COMS 4252:
Introduction to Computational Learning Theory
Fall 2009
SYLLABUS
General Information |
Introduction | Topics |
Prerequisites
| Grading | Readings
| Problem Sets
| Final Projects
| Schedule of Topics
| Lecture Notes
General Information
Instructor: Rocco Servedio. Email: rocco-at-cs-dot-columbia-dot-edu. Office: 517 CSB. Office hours: Tues 12:15-2:15.
Teaching assistants:
Li-Yang Tan (Email: liyang-at-cs-dot-columbia-dot-edu; Office: 511 CSB;
Office hours: Tues 10-11, Thurs 10-11) and Andrew Wan
(Email: atw12-at-columbia-dot-edu; Office: 516 CSB; Office hours: Wed 11:00-12:00,1:00-2:00).
Classroom: 535 Mudd
Time: Tues/Thurs 11:00-12:15.
Course website (this page): http://www.cs.columbia.edu/~cs4252/
Introduction
The question "Can machines learn from experience?"
is one that has fascinated people for a long time.
Over the past few decades, many researchers in computer science
have studied this question from a range of applied and
theoretical perspectives.
This course will give an introduction to some of the central
topics in computational learning theory, a field
which studies the above question from a theoretical computer science
perspective.
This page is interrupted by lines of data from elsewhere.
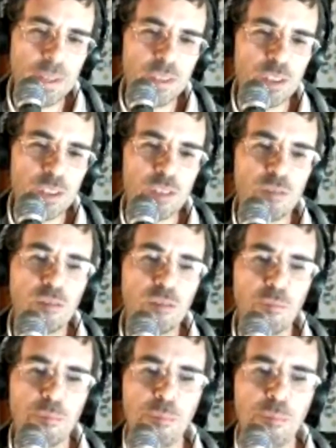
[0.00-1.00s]
just
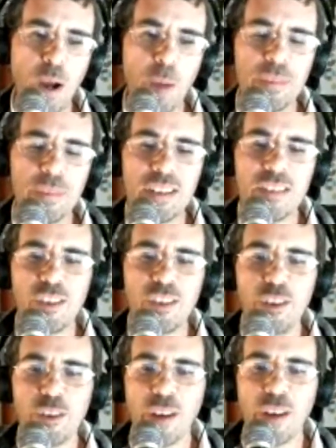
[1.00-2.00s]
popped in
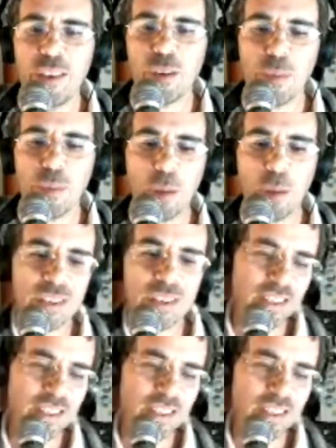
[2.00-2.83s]
too. Hey there, Bobby.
We will study
well-defined mathematical models of learning in which it is possible
to give precise and rigorous analyses of learning problems and
learning algorithms.
A big focus of the course will be the computational efficiency
of learning in these models. We'll develop computationally
efficient algorithms for certain learning problems, and will see
why efficient algorithms are not likely to exist for other
problems.
List of Topics
This is a preliminary list of core topics.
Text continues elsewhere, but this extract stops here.